Galicia

Podemos quiere que prevalezca su peso en la Marea a la hora de repartir cargos

La formación morada vería lógico que CarmenSantos asumiera una de las viceportavocías, en base a su mayoría dentro del grupo parlamentario

Foto de familia de los diputados del grupo parlamentario de En Marea
Foto de familia de los diputados del grupo parlamentario de En Marea - MIGUEL MUÑIZ

A pesar de los esfuerzos de Luís Villares por aclarar que todos los diputados de la izquierda rupturista son «al cien por cien» miembros de En Marea, el resto de componentes de la confluencia ni quiere ni puede obviar su peso relativo en el grupo parlamentario.

Desde que han comenzado las reuniones y los encuentros para negociar el reparto de áreas y sillones, han brotado todo tipo de manifestaciones, a modo de demostraciones públicas para intentar influir en la distribución final. La última es la de Podemos Galicia. Fuentes de la dirección consultadas por ABC, aseguran que «lo lógico» sería respetar el mandato salido de las urnas el 25 de septiembre para otorgar los puestos que más visibilidad tienen en el Parlamento de Galicia. Atendiendo a esa pauta, las mismas fuentes de la formación morada sostienen que la secretaria general, Carmen Santos, debería ocupar un lugar de responsabilidad, como la viceportavocía del grupo. El hecho de que siete de los catorce diputados de EnMarea sean afiliados a Podemos da alas a esa posibilidad. Lo que el partido busca es que el grupo de O Hórreo sea un fiel reflejo de su potencial electoral. Parten del convencimiento de que Podemos fue muy fuerte en las zonas urbanas tras obtener todas sus actas en las dos provincias gallegas con más población, La Coruña y Pontevedra.

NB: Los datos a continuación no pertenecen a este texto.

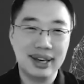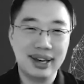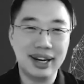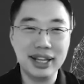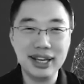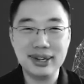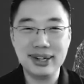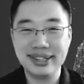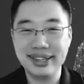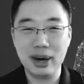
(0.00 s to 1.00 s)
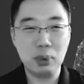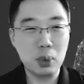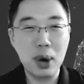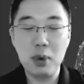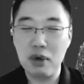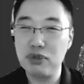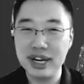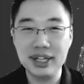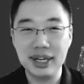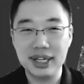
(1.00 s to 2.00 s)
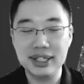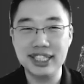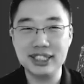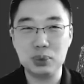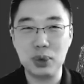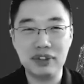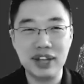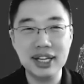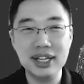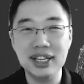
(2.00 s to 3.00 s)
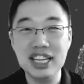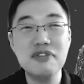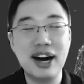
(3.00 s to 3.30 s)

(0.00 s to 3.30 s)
And I think, what we've really done is we've taken a leaf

Por lo pronto, Esquerda Unida ya se ha pronunciado frontalmente en contra de este esquema de reparto. Antes de la reunión que la coordinadora mantuvo el pasado sábado, la diputada autonómica Eva Solla, el dirigente de Vigo, Rubén Pérez y la máxima referente y diputada en el Congreso, Yolanda Díaz, pidieron el «reconocimiento de partes» dentro de En Marea. Para EU, la «pluralidad, valía y experiencia» de cada escaño es lo único que debe influir para organizarse internamente. El resto, afirmaron a este periódico, serían razones consideradas «banales».

De inmediato, algunos miembros del rupturismo salieron al paso de ese llamamiento. Empezando por Villares, quien afirmó anteayer que «nos reconocemos en la unidad desde la diversidad» y recordó que la confluencia que dirige es «de adscripción individual, aunque haya gente que milita en otras organizaciones políticas». En la misma línea, el concejal de Compostela Aberta, Manuel Dios, les dirigió en las redes sociales el siguiente dardo: «Sin acritud, a ellos y a cualquier otra organización existente dentro de En Marea, ¿qué parte de la adscripción individual no se entiende?».

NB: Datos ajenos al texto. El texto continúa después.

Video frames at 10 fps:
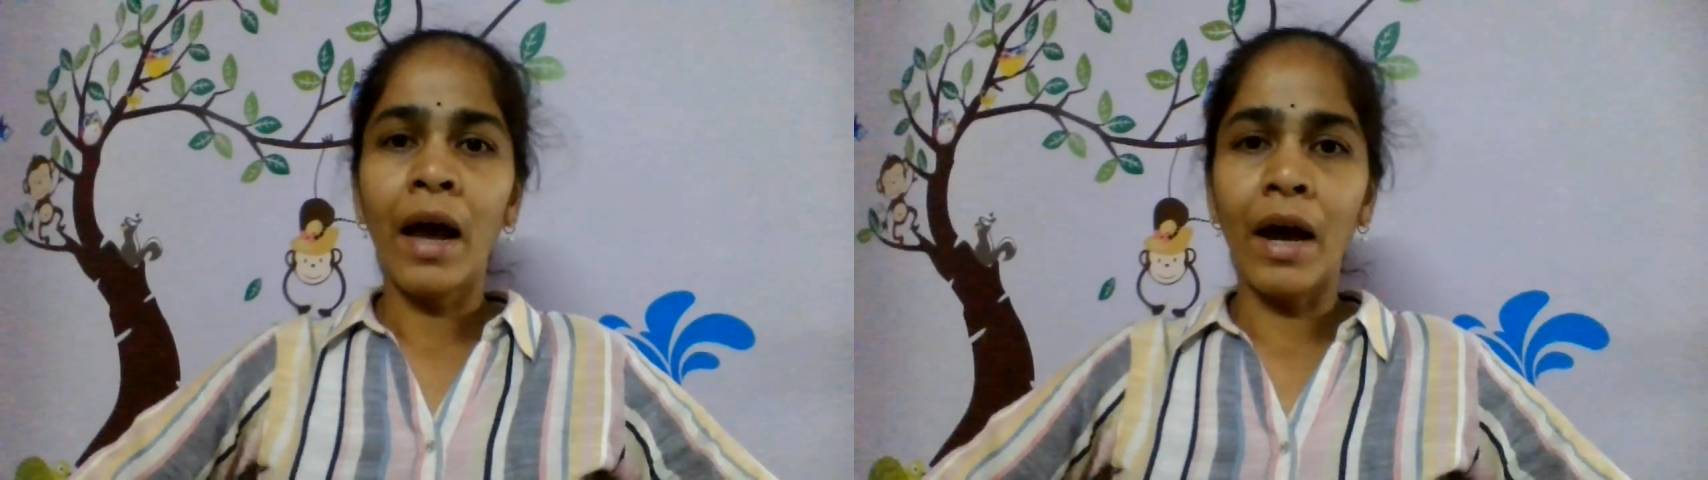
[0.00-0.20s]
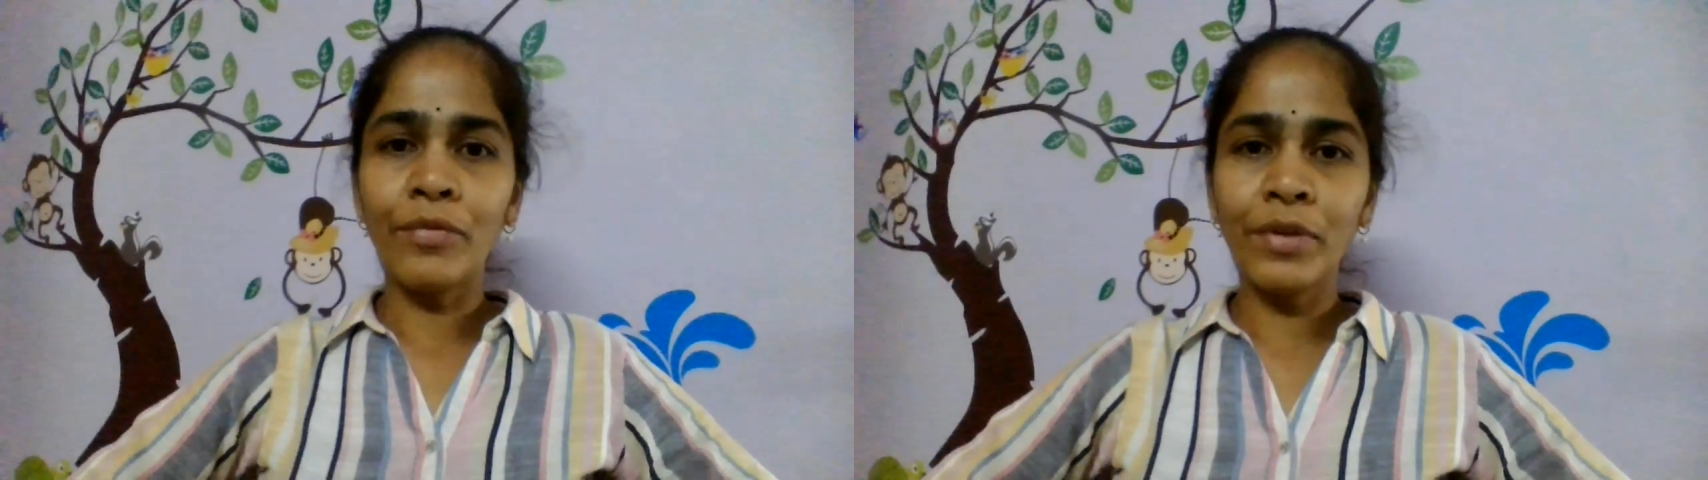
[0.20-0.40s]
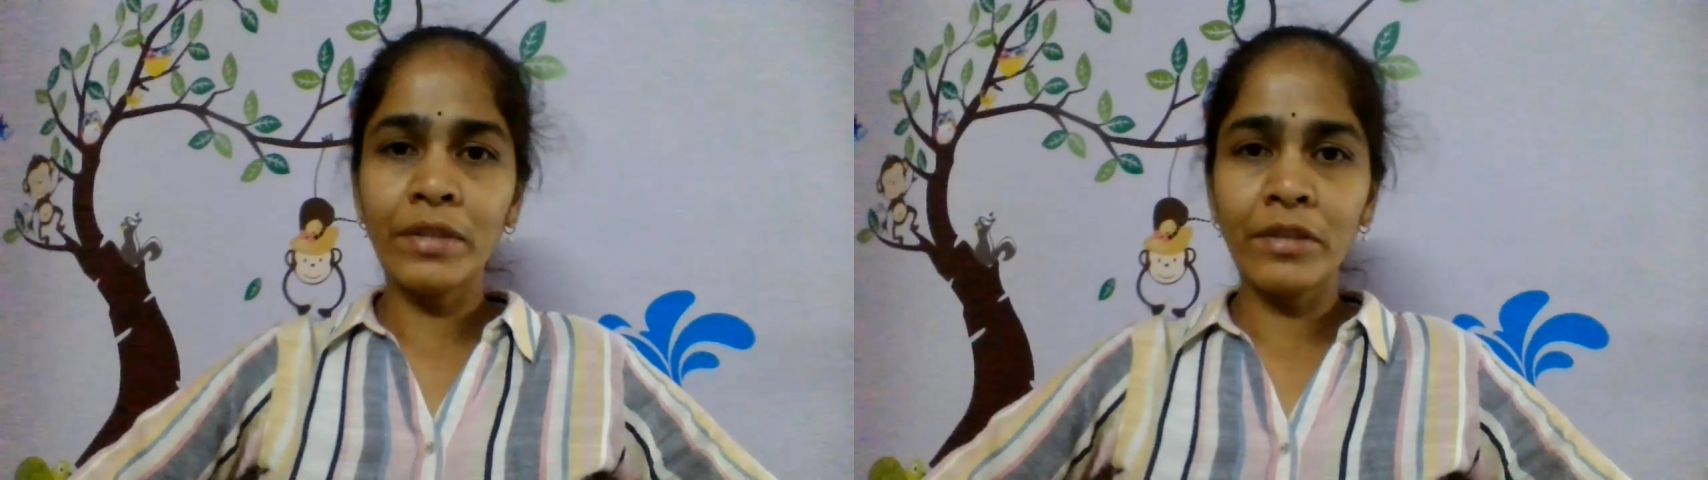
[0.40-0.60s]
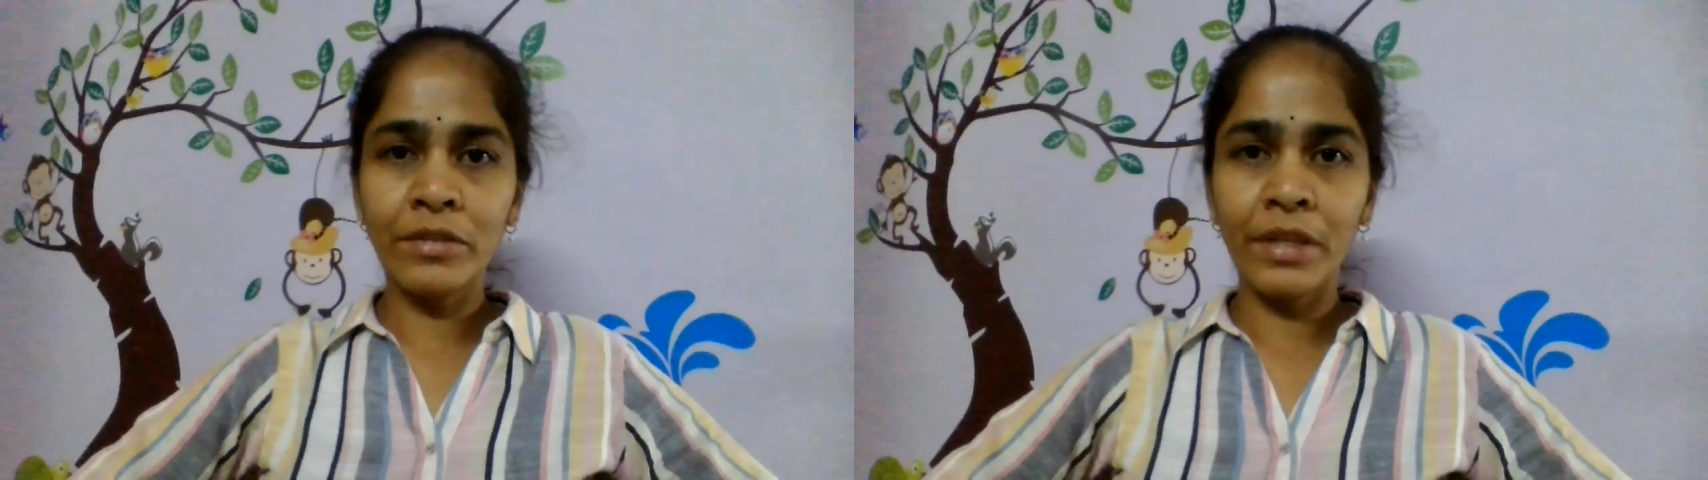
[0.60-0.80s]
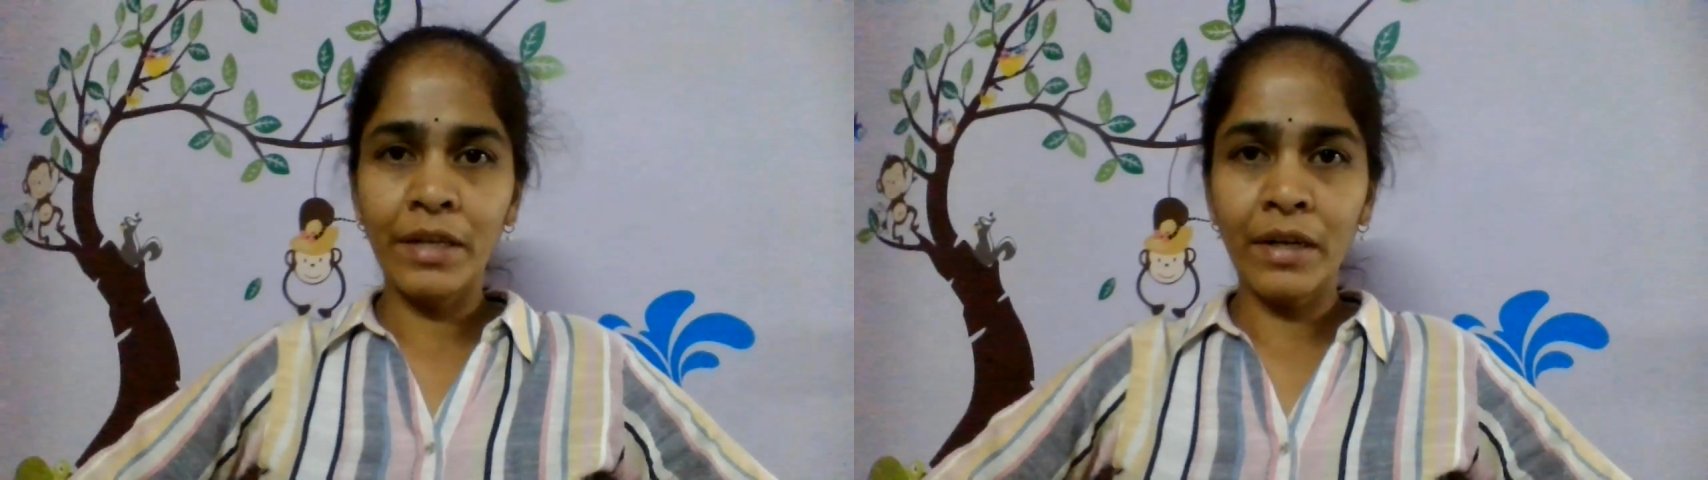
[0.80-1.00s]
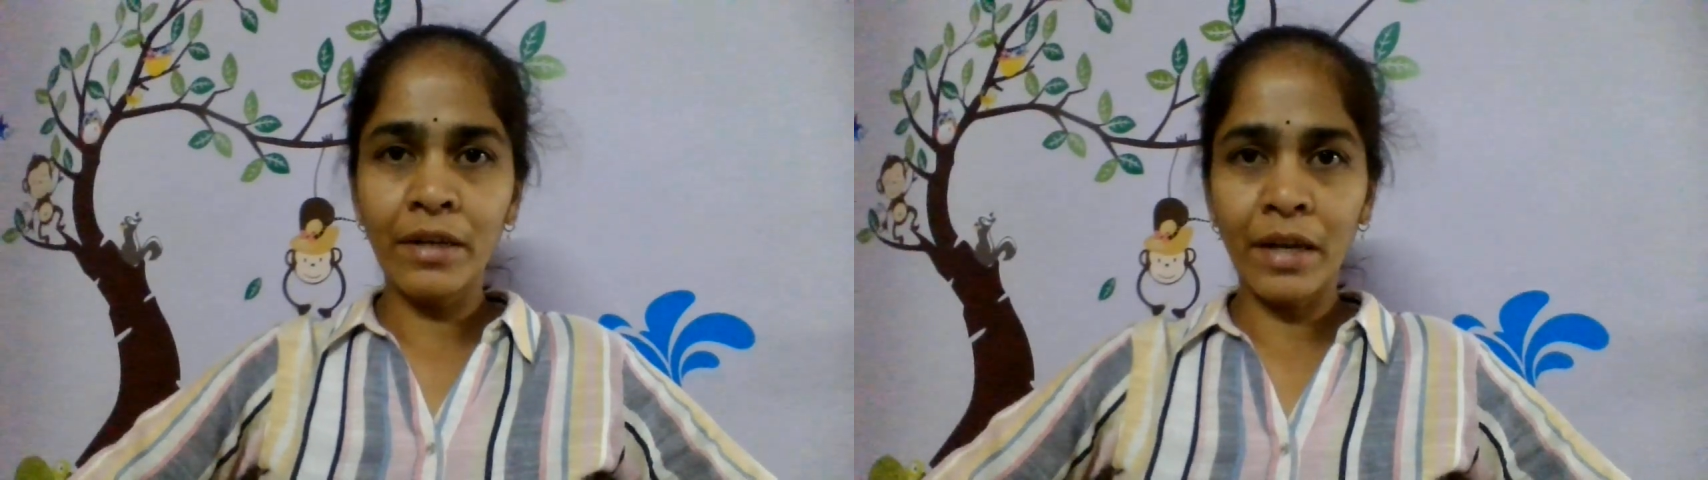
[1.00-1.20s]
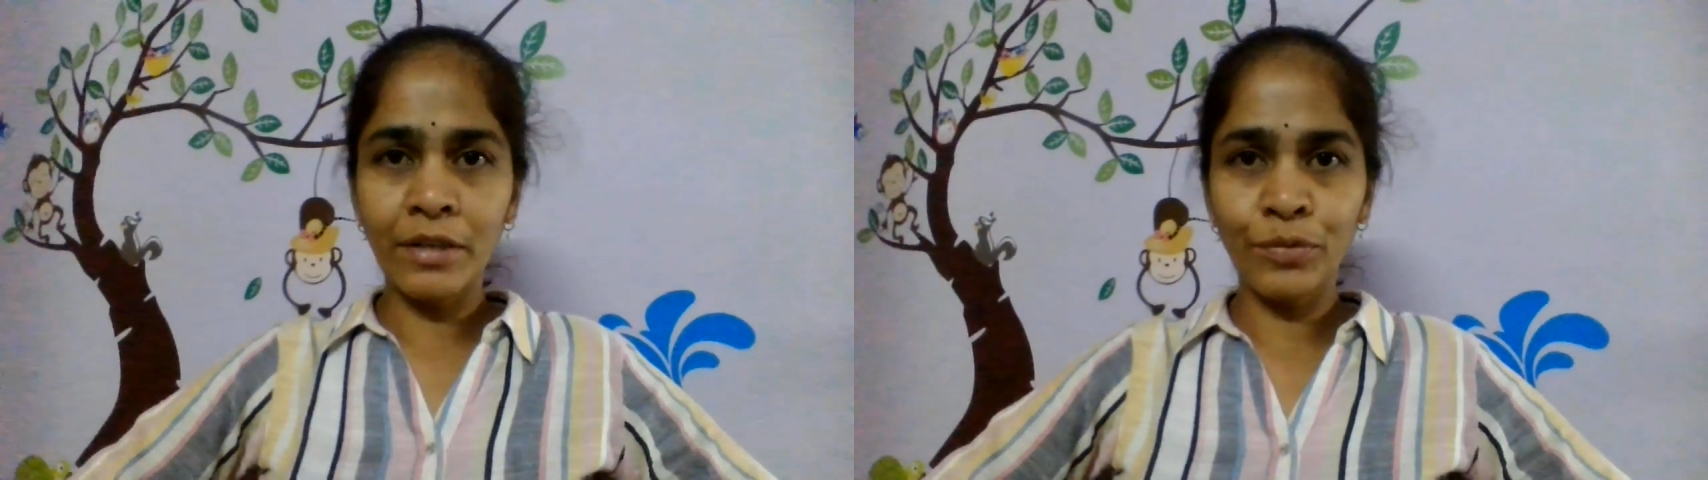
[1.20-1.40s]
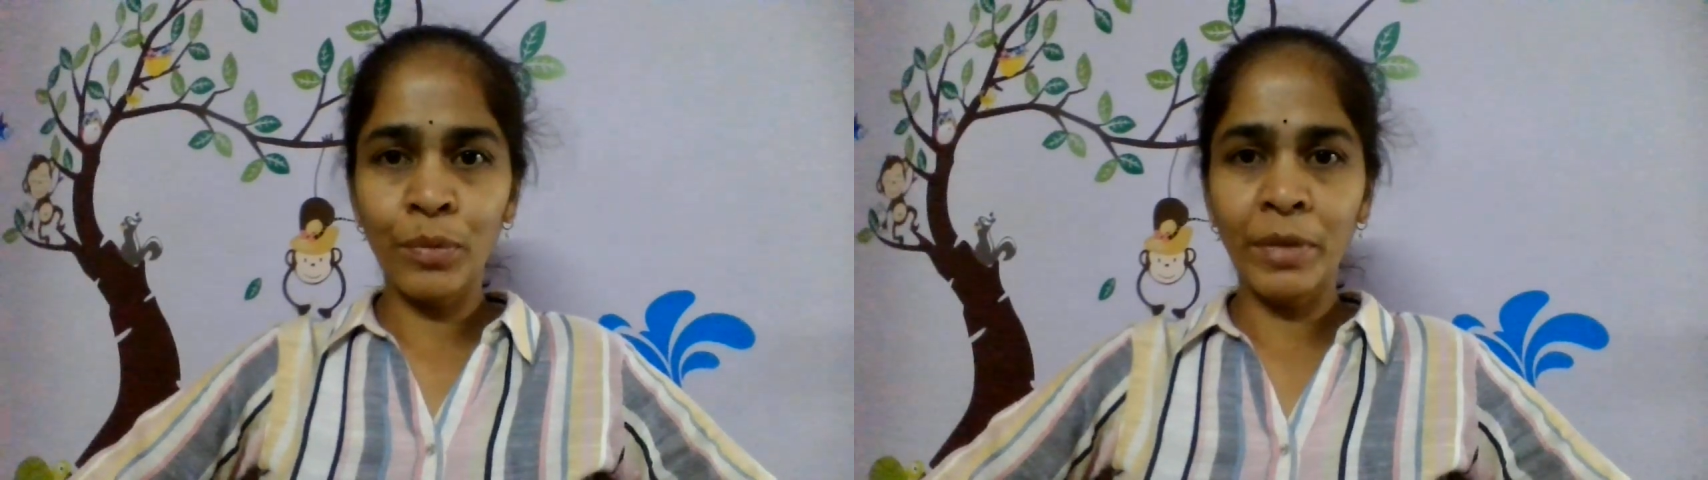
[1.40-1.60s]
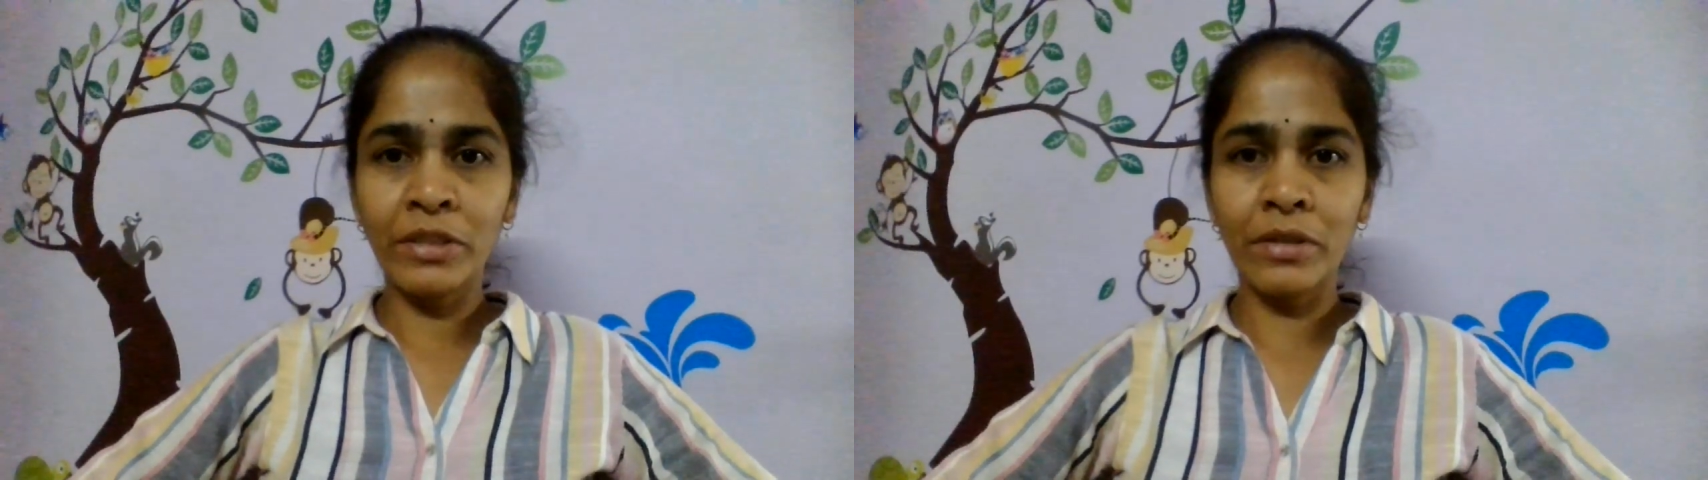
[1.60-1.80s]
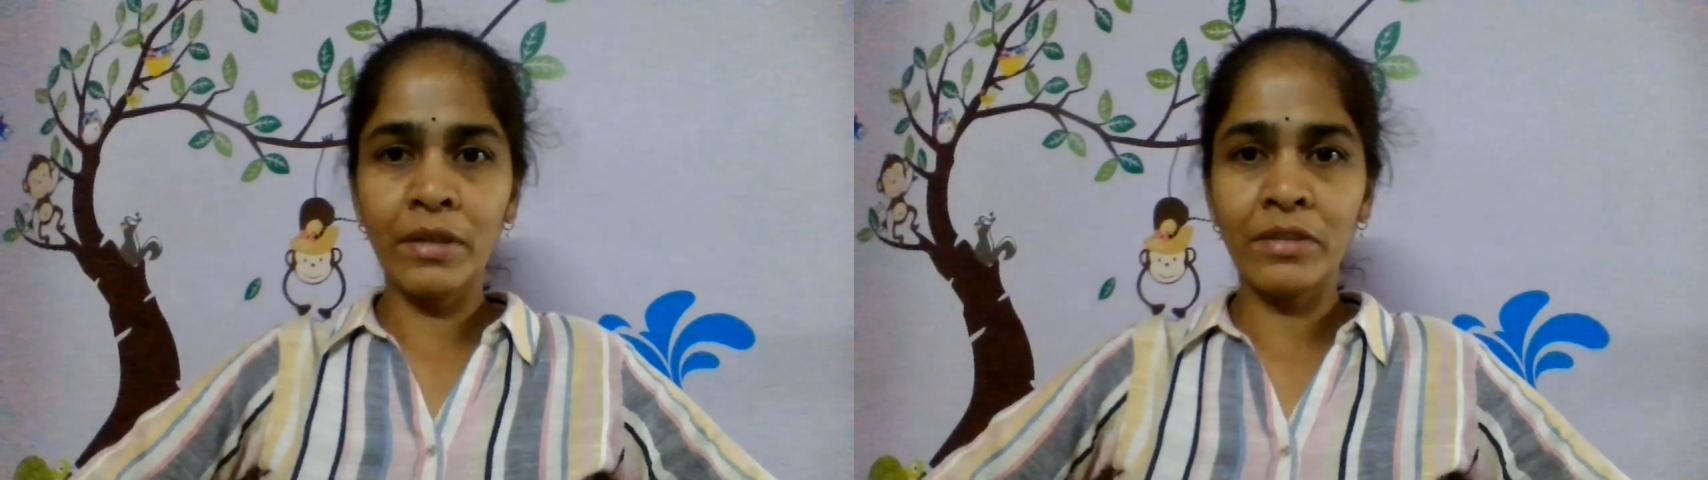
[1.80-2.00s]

After this data transformation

Para Podemos, el posicionamiento de Esquerda Unida solo se entiende si obedece a una estrategia. «Es normal que no quieran tener en cuenta el origen de los diputados, porque ellos con solo dos de su partido saldrían mal parados», aseguran. Apuntan que «no es lo mismo» que se reconozca el papel de Alberto Garzón en el Congreso de los Diputados tras obtener un millón de votos el 20-D y presentarse más tarde en la coalición Unidos Podemos con Pablo Iglesias, que el contexto gallego.

Relaciones con Anova

Hasta la fecha, se sabe con certeza que las diputadas Paula Verao —perteneciente a Cerna— y Eva Solla llevarán el área de salud y bienestar. En los próximos días se resolverán las negociaciones con los otros partidos para cerrar la composición de la Mesa y la primera toma de contacto con la dinámica parlamentaria.

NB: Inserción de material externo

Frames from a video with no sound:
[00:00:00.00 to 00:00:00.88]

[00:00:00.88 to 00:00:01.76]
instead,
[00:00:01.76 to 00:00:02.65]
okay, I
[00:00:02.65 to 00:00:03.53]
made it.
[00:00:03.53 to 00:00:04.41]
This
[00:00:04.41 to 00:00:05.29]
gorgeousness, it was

Sobrevolando todas esas tareas, las relaciones entre cada «familia» del rupturismo tiene sus altibajos. La de Podemos conAnova, la vertiente netamente nacionalista representada en O Hórreo por Antón Sánchez y David Rodríguez, es en estos momentos fluida. «Pasa como en todo, en cada partido hay grupos y a veces hay tensiones, pero en lo personal no hay ningún problema», despejan en el partido de Pablo Iglesias. Algunas de las disputas más agudas se produjeron en el pasado con la Frente Popular Galega (FPG), la formación independentista integrada en el partido de Beiras y en cuyo plantel militan el expresidente de la RAG, Méndez Ferrín y la diputada en las Cortes, Alexandra Fernández.